◆ **SUPPLIED ENTRIES**:
──────────

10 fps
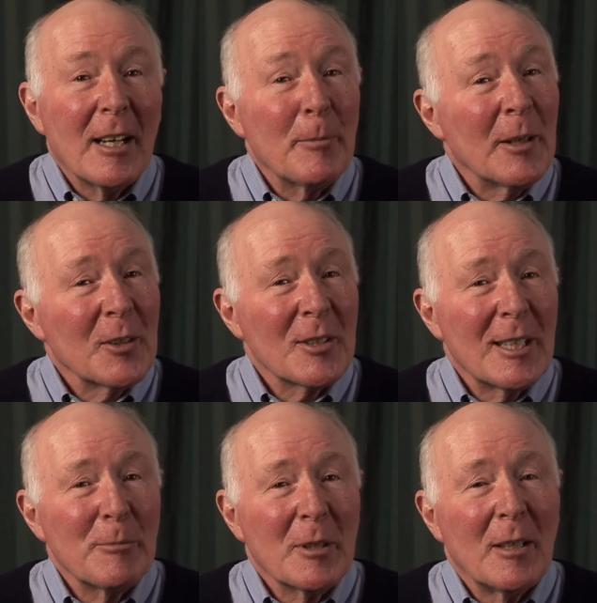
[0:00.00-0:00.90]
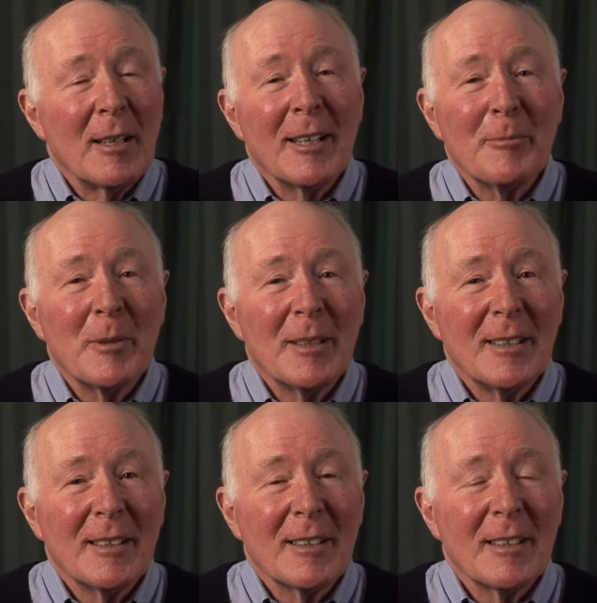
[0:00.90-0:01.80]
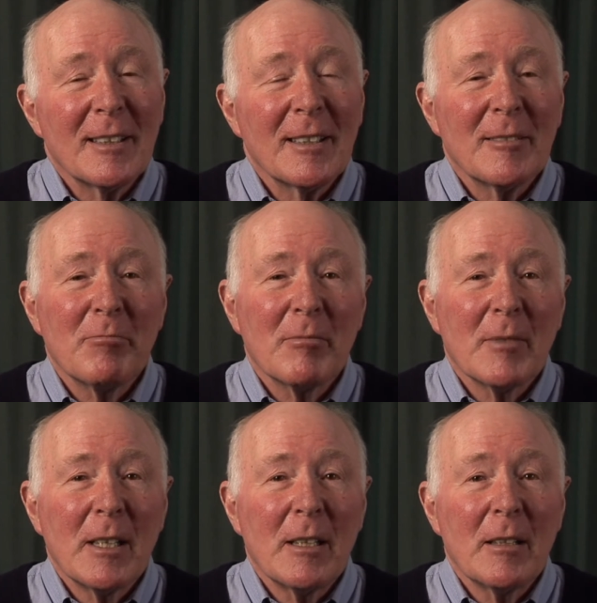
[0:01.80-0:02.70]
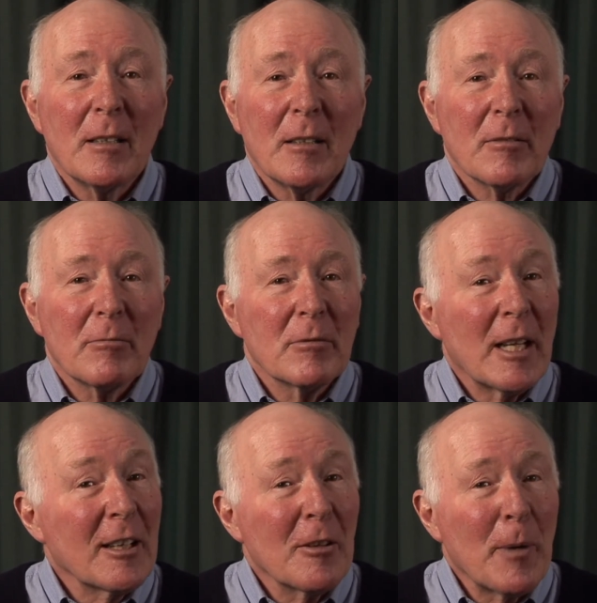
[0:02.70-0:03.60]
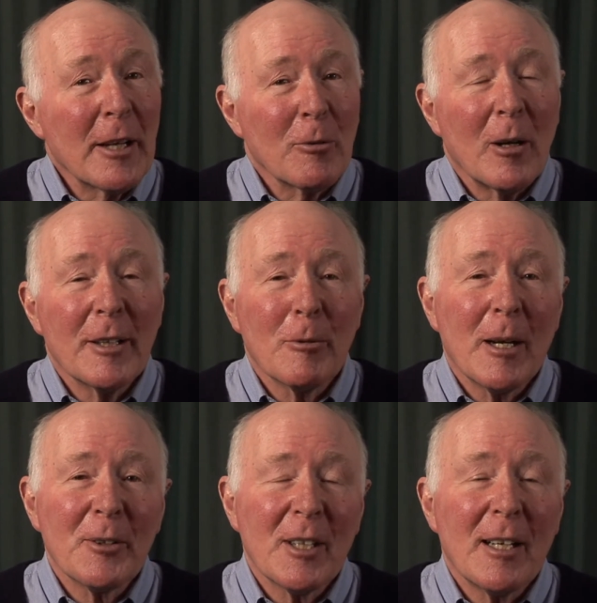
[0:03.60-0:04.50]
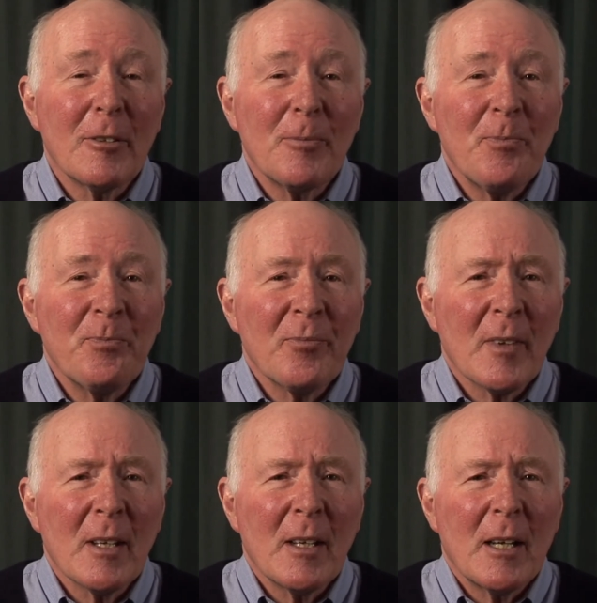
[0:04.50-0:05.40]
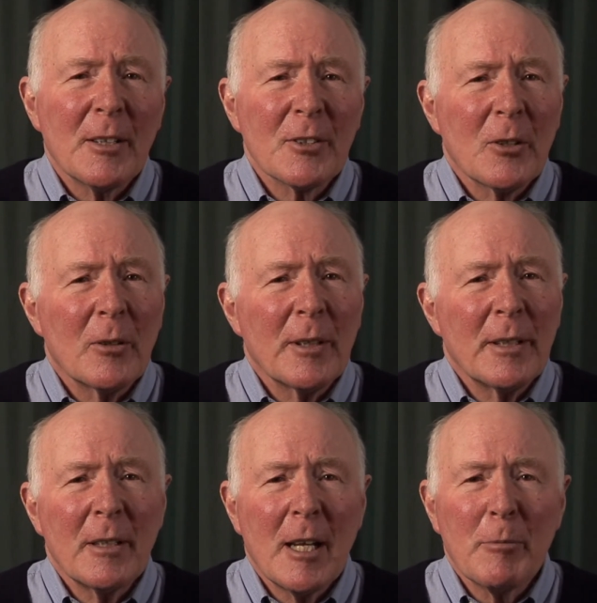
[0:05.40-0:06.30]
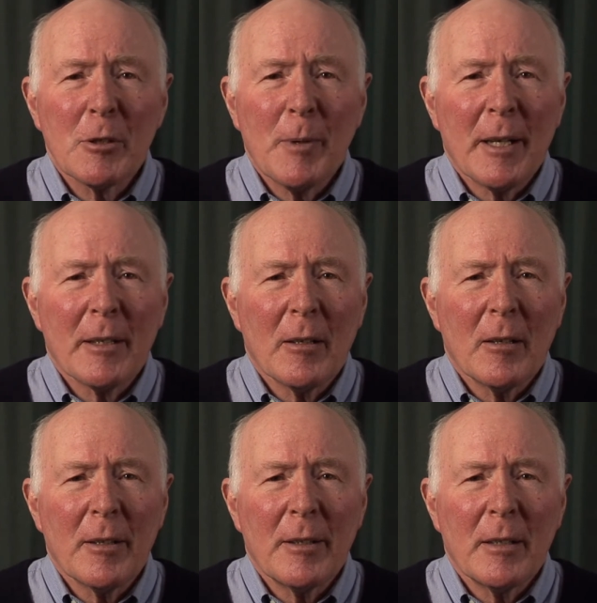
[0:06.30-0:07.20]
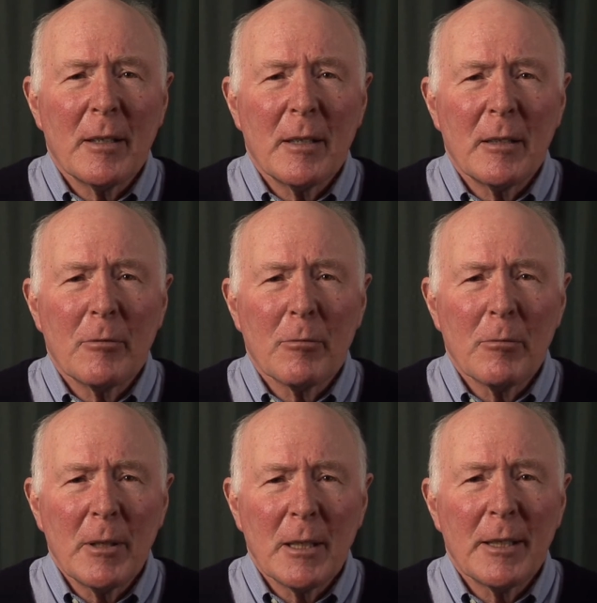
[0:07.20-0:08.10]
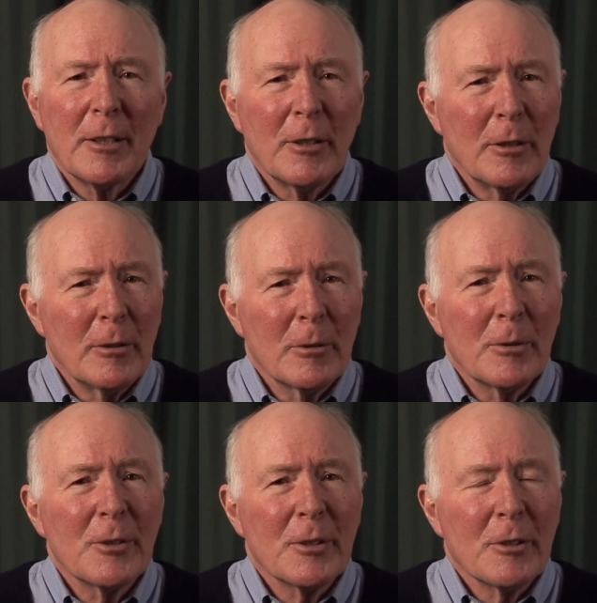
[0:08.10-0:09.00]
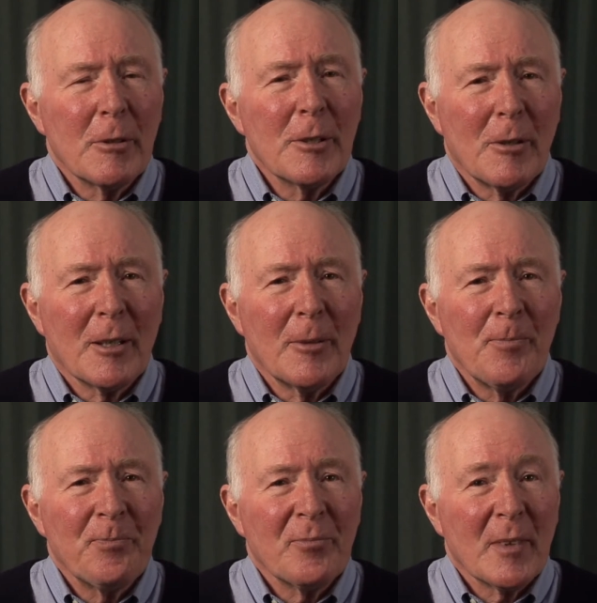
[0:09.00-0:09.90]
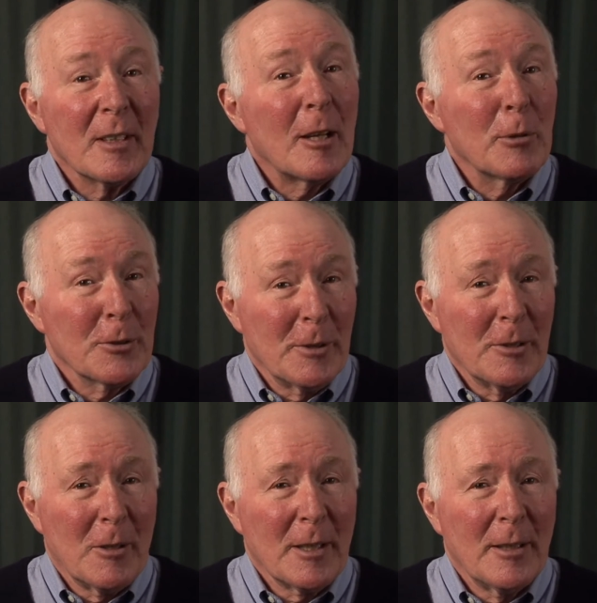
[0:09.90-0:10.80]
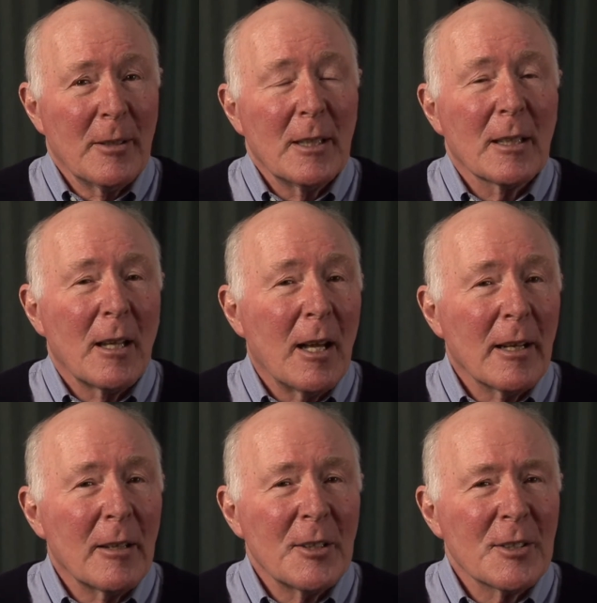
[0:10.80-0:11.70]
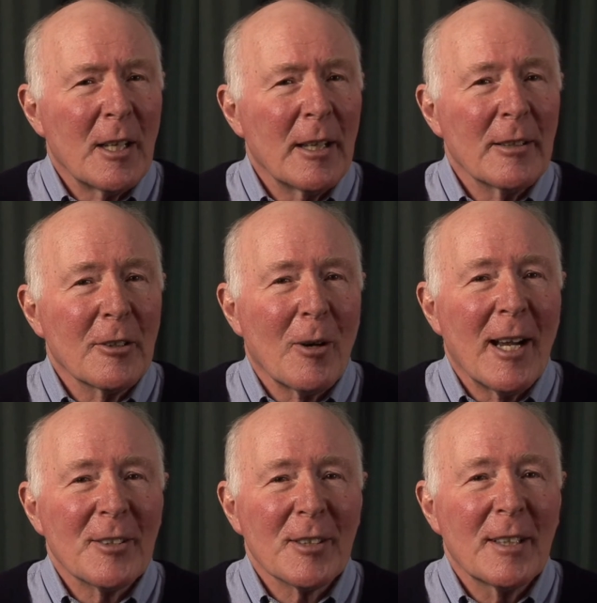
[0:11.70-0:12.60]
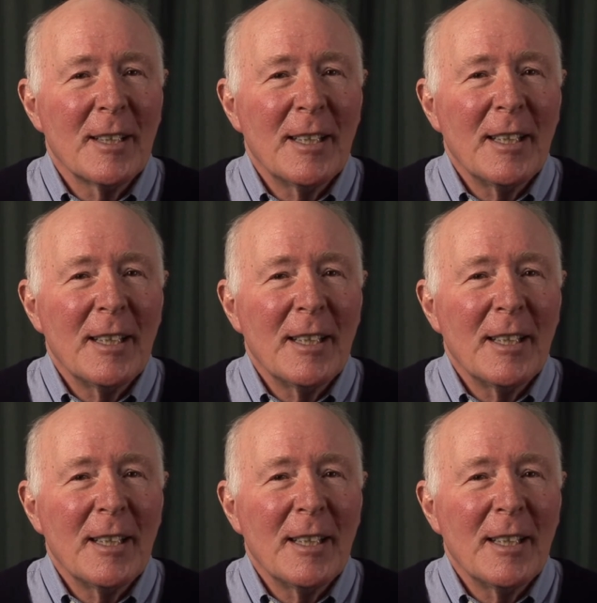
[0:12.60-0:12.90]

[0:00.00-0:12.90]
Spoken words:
At about the same time, in taking a bike ride around town, I saw in a neighbor's backyard a really huge tree trunk, double tree trunk, lying on its side in the grass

──────────

◆ **WORK ITEM**:
After removing the pictures, transcribe the listing above exactly.

◆ **RESPONSE AREA**:
10 fps
[0:00.00-0:00.90]
[0:00.90-0:01.80]
[0:01.80-0:02.70]
[0:02.70-0:03.60]
[0:03.60-0:04.50]
[0:04.50-0:05.40]
[0:05.40-0:06.30]
[0:06.30-0:07.20]
[0:07.20-0:08.10]
[0:08.10-0:09.00]
[0:09.00-0:09.90]
[0:09.90-0:10.80]
[0:10.80-0:11.70]
[0:11.70-0:12.60]
[0:12.60-0:12.90]

[0:00.00-0:12.90]
Spoken words:
At about the same time, in taking a bike ride around town, I saw in a neighbor's backyard a really huge tree trunk, double tree trunk, lying on its side in the grass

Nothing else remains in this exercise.